TASK OBJECTIVE => All entries below are to be retyped in full, precisely as they appear.

Stored data:

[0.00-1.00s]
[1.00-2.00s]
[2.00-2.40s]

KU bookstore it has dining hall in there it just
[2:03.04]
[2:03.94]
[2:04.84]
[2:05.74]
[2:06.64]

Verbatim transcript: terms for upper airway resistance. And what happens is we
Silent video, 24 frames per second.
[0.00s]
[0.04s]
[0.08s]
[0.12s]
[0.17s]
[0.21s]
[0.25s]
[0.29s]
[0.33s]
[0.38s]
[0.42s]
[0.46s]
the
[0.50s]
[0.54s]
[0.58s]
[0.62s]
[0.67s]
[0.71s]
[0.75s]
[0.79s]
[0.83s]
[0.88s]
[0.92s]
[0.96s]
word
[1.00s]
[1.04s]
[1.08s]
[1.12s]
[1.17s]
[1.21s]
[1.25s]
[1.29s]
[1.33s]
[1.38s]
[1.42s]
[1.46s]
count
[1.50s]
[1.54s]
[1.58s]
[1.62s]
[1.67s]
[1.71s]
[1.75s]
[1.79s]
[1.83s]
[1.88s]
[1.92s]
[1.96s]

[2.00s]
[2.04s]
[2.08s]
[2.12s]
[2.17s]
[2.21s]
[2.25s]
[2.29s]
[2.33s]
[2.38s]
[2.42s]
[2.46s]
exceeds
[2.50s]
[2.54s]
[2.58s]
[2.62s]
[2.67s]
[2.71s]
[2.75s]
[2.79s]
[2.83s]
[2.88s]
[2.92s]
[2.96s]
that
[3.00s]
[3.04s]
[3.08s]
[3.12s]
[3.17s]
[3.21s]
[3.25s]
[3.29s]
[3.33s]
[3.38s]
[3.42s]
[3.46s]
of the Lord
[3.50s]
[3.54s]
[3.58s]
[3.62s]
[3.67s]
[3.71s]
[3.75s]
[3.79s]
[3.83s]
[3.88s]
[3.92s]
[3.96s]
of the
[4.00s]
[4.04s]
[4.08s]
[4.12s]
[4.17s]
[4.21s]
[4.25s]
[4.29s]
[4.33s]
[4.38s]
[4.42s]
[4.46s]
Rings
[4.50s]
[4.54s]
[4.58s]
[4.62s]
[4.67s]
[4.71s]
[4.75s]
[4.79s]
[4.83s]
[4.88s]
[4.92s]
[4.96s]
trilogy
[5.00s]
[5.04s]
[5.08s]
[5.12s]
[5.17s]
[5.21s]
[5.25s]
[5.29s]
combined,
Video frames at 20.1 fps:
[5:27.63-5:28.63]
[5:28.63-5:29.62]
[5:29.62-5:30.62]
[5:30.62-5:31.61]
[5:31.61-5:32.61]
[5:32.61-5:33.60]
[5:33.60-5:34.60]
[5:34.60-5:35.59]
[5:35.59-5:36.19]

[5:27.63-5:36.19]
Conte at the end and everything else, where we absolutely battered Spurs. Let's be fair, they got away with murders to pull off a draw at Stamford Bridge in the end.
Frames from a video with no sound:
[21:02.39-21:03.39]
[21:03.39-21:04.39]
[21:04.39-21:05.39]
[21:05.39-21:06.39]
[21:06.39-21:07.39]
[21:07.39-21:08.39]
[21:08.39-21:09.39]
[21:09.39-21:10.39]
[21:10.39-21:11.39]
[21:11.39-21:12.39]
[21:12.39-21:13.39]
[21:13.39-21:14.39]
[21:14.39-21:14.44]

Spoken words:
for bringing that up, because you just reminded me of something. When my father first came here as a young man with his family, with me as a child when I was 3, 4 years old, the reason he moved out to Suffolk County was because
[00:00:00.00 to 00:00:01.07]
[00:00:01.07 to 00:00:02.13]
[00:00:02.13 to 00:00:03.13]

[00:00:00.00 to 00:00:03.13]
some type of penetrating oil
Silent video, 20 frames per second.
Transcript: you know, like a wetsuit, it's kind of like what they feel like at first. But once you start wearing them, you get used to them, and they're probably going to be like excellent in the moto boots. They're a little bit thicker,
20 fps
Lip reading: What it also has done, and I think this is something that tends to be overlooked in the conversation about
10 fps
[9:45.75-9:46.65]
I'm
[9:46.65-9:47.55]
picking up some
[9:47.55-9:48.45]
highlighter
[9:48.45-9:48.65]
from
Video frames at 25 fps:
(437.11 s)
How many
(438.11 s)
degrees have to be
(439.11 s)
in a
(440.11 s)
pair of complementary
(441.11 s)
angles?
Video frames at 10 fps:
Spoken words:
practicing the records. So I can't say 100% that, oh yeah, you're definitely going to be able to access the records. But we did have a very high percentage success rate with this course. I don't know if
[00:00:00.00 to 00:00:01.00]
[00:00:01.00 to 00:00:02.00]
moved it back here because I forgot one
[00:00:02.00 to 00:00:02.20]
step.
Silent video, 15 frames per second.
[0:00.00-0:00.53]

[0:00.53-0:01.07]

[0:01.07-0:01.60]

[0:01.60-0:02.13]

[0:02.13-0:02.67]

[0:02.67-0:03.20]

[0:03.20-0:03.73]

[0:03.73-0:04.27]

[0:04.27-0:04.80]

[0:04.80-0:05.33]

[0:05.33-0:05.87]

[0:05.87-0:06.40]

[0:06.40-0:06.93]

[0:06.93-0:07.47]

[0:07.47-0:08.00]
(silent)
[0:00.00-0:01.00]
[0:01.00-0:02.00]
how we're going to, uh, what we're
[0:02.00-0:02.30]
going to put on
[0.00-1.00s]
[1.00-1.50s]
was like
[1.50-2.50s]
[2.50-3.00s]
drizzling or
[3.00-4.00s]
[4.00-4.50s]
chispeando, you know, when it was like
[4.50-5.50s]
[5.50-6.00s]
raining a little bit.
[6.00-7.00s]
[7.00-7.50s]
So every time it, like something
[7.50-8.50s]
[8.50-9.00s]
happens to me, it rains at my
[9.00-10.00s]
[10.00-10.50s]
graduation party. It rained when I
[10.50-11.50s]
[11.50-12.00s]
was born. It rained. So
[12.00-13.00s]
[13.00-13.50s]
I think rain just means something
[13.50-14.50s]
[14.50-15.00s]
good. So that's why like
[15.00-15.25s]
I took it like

THE ANSWER =>
[0.00-1.00s]
[1.00-2.00s]
[2.00-2.40s]

KU bookstore it has dining hall in there it just
[2:03.04]
[2:03.94]
[2:04.84]
[2:05.74]
[2:06.64]

Verbatim transcript: terms for upper airway resistance. And what happens is we
Silent video, 24 frames per second.
[0.00s]
[0.04s]
[0.08s]
[0.12s]
[0.17s]
[0.21s]
[0.25s]
[0.29s]
[0.33s]
[0.38s]
[0.42s]
[0.46s]
the
[0.50s]
[0.54s]
[0.58s]
[0.62s]
[0.67s]
[0.71s]
[0.75s]
[0.79s]
[0.83s]
[0.88s]
[0.92s]
[0.96s]
word
[1.00s]
[1.04s]
[1.08s]
[1.12s]
[1.17s]
[1.21s]
[1.25s]
[1.29s]
[1.33s]
[1.38s]
[1.42s]
[1.46s]
count
[1.50s]
[1.54s]
[1.58s]
[1.62s]
[1.67s]
[1.71s]
[1.75s]
[1.79s]
[1.83s]
[1.88s]
[1.92s]
[1.96s]

[2.00s]
[2.04s]
[2.08s]
[2.12s]
[2.17s]
[2.21s]
[2.25s]
[2.29s]
[2.33s]
[2.38s]
[2.42s]
[2.46s]
exceeds
[2.50s]
[2.54s]
[2.58s]
[2.62s]
[2.67s]
[2.71s]
[2.75s]
[2.79s]
[2.83s]
[2.88s]
[2.92s]
[2.96s]
that
[3.00s]
[3.04s]
[3.08s]
[3.12s]
[3.17s]
[3.21s]
[3.25s]
[3.29s]
[3.33s]
[3.38s]
[3.42s]
[3.46s]
of the Lord
[3.50s]
[3.54s]
[3.58s]
[3.62s]
[3.67s]
[3.71s]
[3.75s]
[3.79s]
[3.83s]
[3.88s]
[3.92s]
[3.96s]
of the
[4.00s]
[4.04s]
[4.08s]
[4.12s]
[4.17s]
[4.21s]
[4.25s]
[4.29s]
[4.33s]
[4.38s]
[4.42s]
[4.46s]
Rings
[4.50s]
[4.54s]
[4.58s]
[4.62s]
[4.67s]
[4.71s]
[4.75s]
[4.79s]
[4.83s]
[4.88s]
[4.92s]
[4.96s]
trilogy
[5.00s]
[5.04s]
[5.08s]
[5.12s]
[5.17s]
[5.21s]
[5.25s]
[5.29s]
combined,
Video frames at 20.1 fps:
[5:27.63-5:28.63]
[5:28.63-5:29.62]
[5:29.62-5:30.62]
[5:30.62-5:31.61]
[5:31.61-5:32.61]
[5:32.61-5:33.60]
[5:33.60-5:34.60]
[5:34.60-5:35.59]
[5:35.59-5:36.19]

[5:27.63-5:36.19]
Conte at the end and everything else, where we absolutely battered Spurs. Let's be fair, they got away with murders to pull off a draw at Stamford Bridge in the end.
Frames from a video with no sound:
[21:02.39-21:03.39]
[21:03.39-21:04.39]
[21:04.39-21:05.39]
[21:05.39-21:06.39]
[21:06.39-21:07.39]
[21:07.39-21:08.39]
[21:08.39-21:09.39]
[21:09.39-21:10.39]
[21:10.39-21:11.39]
[21:11.39-21:12.39]
[21:12.39-21:13.39]
[21:13.39-21:14.39]
[21:14.39-21:14.44]

Spoken words:
for bringing that up, because you just reminded me of something. When my father first came here as a young man with his family, with me as a child when I was 3, 4 years old, the reason he moved out to Suffolk County was because
[00:00:00.00 to 00:00:01.07]
[00:00:01.07 to 00:00:02.13]
[00:00:02.13 to 00:00:03.13]

[00:00:00.00 to 00:00:03.13]
some type of penetrating oil
Silent video, 20 frames per second.
Transcript: you know, like a wetsuit, it's kind of like what they feel like at first. But once you start wearing them, you get used to them, and they're probably going to be like excellent in the moto boots. They're a little bit thicker,
20 fps
Lip reading: What it also has done, and I think this is something that tends to be overlooked in the conversation about
10 fps
[9:45.75-9:46.65]
I'm
[9:46.65-9:47.55]
picking up some
[9:47.55-9:48.45]
highlighter
[9:48.45-9:48.65]
from
Video frames at 25 fps:
(437.11 s)
How many
(438.11 s)
degrees have to be
(439.11 s)
in a
(440.11 s)
pair of complementary
(441.11 s)
angles?
Video frames at 10 fps:
Spoken words:
practicing the records. So I can't say 100% that, oh yeah, you're definitely going to be able to access the records. But we did have a very high percentage success rate with this course. I don't know if
[00:00:00.00 to 00:00:01.00]
[00:00:01.00 to 00:00:02.00]
moved it back here because I forgot one
[00:00:02.00 to 00:00:02.20]
step.
Silent video, 15 frames per second.
[0:00.00-0:00.53]

[0:00.53-0:01.07]

[0:01.07-0:01.60]

[0:01.60-0:02.13]

[0:02.13-0:02.67]

[0:02.67-0:03.20]

[0:03.20-0:03.73]

[0:03.73-0:04.27]

[0:04.27-0:04.80]

[0:04.80-0:05.33]

[0:05.33-0:05.87]

[0:05.87-0:06.40]

[0:06.40-0:06.93]

[0:06.93-0:07.47]

[0:07.47-0:08.00]
(silent)
[0:00.00-0:01.00]
[0:01.00-0:02.00]
how we're going to, uh, what we're
[0:02.00-0:02.30]
going to put on
[0.00-1.00s]
[1.00-1.50s]
was like
[1.50-2.50s]
[2.50-3.00s]
drizzling or
[3.00-4.00s]
[4.00-4.50s]
chispeando, you know, when it was like
[4.50-5.50s]
[5.50-6.00s]
raining a little bit.
[6.00-7.00s]
[7.00-7.50s]
So every time it, like something
[7.50-8.50s]
[8.50-9.00s]
happens to me, it rains at my
[9.00-10.00s]
[10.00-10.50s]
graduation party. It rained when I
[10.50-11.50s]
[11.50-12.00s]
was born. It rained. So
[12.00-13.00s]
[13.00-13.50s]
I think rain just means something
[13.50-14.50s]
[14.50-15.00s]
good. So that's why like
[15.00-15.25s]
I took it like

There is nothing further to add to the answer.